Глаза Джоан снова потускнели.
– С твоими предшественницами все пошло не по плану. Думаю, Дав решила, что подвергнет тебя опасности, если встретится с тобой. – Она помолчала. – Что случилось с Джин, с Колли, потом с твоей мамой? А ведь это Дав всю кашу заварила. Она ничего плохого не собиралась делать – и, видит Бог, очень сожалела потом, – но началось все с нее.
Я сглотнула: горло будто покрылось наждачной бумагой.
– Когда Дав была моложе, – продолжила Джоан, – ей казалось, что она может повлиять на ход вещей. Но мы не всегда в силах справиться с прошлым. И она усвоила этот урок.
Я закрыла альбом и отодвинула его в сторону.
– В тридцатые годы жилось непросто, – проговорила Джоан. – Люди были растеряны после войны, разобщены сухим законом и деморализованы Великой депрессией. Они искали ответы на свои вопросы, выход из ситуации. А от кого еще ждать ответов, как не от Бога? Вот Чарльз Джаррод и дал им Бога. И они проглатывали наживку, с жадностью ловили каждое его слово. А на его проповедях было на что посмотреть – говорение на чужих языках, исцеления – в общем, чудеса на любой вкус. Люди, выросшие здесь в горах, привыкли к традиционным священникам, которые крестят водой. Чарльз Джаррод исповедовал крещение Святым Духом, – слышали, наверное? Крещение огнем. Были люди, которые свидетельствовали о чудесах, происходивших на службах Джаррода. Говорили, что видели, как сверху падают перья – предположительно, с ангельских крыл. Или что из пор кожи выступает елей. Некоторые уверяли, что видели на своих пальцах золотую пыльцу. Они называли это помазанием Господним.
У меня по спине пробежал холодок.
– На мой взгляд, – продолжила женщина, – одно настоящее чудо в долине Сибил все-таки произошло.
Глава 37
Октябрь 1937
Долина Сибил, Алабама
Выйдя из дома Типпетов, Джин отвела Дав на луг, где росла жимолость. Хауэлл уже наверняка побывал здесь, разыскивая ее. А может, даже и не особенно утруждался – сразу пошел прямо к дому Тома Стокера. Незнание теперь уже не так страшило ее, как раньше. Тут, на лугу, рядом с Дав, Джин ощутила, как сердце забилось с надеждой.
Лощина – дикая, заплетенная жимолостью, – серебрилась в лунном свете. Джин слышала, как шелестит листва тополей: точь-в-точь бормотание людей под навесом во время службы.

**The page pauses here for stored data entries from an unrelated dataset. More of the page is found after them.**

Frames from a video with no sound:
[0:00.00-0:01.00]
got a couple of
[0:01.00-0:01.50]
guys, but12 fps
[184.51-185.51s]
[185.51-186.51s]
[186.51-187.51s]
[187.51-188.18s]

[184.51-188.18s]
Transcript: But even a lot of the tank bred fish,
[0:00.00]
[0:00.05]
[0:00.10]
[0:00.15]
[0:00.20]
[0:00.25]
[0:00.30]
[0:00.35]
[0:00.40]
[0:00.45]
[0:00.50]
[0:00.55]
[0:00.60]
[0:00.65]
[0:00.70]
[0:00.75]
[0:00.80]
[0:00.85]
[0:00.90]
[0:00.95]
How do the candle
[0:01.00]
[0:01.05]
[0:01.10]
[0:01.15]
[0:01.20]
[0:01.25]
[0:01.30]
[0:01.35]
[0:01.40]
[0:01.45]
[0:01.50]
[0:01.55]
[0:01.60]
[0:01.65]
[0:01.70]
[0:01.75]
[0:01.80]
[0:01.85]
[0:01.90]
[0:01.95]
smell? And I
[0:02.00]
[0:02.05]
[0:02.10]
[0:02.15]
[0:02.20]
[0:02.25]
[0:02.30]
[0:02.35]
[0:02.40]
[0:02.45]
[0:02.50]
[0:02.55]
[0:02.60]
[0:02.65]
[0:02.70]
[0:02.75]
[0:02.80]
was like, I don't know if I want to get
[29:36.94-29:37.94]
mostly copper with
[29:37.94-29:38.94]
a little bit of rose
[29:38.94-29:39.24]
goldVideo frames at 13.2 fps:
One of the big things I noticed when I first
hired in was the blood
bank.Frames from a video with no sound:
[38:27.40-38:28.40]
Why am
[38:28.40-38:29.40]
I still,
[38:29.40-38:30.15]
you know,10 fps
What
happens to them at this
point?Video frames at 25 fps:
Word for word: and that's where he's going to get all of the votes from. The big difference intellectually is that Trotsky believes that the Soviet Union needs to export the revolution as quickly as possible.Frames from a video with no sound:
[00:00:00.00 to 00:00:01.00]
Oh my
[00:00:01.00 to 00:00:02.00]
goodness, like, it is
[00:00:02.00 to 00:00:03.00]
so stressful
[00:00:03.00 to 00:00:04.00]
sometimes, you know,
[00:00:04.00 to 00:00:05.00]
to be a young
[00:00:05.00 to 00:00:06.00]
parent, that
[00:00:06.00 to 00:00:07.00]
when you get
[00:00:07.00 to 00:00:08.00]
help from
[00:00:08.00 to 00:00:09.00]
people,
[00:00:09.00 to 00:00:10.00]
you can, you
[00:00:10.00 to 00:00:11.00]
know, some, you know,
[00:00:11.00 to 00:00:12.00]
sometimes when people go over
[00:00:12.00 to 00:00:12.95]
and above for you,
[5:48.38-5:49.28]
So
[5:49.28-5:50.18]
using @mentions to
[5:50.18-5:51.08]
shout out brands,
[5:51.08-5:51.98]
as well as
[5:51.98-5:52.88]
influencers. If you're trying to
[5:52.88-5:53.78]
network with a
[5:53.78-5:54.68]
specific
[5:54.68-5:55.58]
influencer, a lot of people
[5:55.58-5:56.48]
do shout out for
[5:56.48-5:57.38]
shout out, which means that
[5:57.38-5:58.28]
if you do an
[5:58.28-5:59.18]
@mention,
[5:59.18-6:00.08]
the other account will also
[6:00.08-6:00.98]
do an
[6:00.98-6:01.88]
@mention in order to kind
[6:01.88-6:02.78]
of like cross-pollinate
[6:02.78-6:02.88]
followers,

– Чует мое сердце, у тебя есть секреты, – сказала Дав.
– Да нет у меня секретов, – ответила Джин, но потом вспомнила про Тома и про теленка в лесу за школой. И еще про Причард. – Есть, но не то чтобы прямо очень важные. Все знают про это место: я здесь столько жимолости собираю, что говорят, будто этот запах въелся в мои руки. – Она протянула ладони, чтобы Дав понюхала.
– А что скажешь на это? – Дав хитро усмехнулась. – У меня тоже в запасе есть небольшой секретик. – Она пригладила волосы: – И зовется он «Клэрол рыжий тициан». А моя настоящий цвет – мышиных какашек.
Джин рассмеялась:
– И это твой секрет?
– Ну, это только для затравки. – Дав лукаво подняла бровь. – У меня секретов полный дирижабль. Но не буду о них особо распространяться: не пристало барышне выдавать свои тайны кому попало.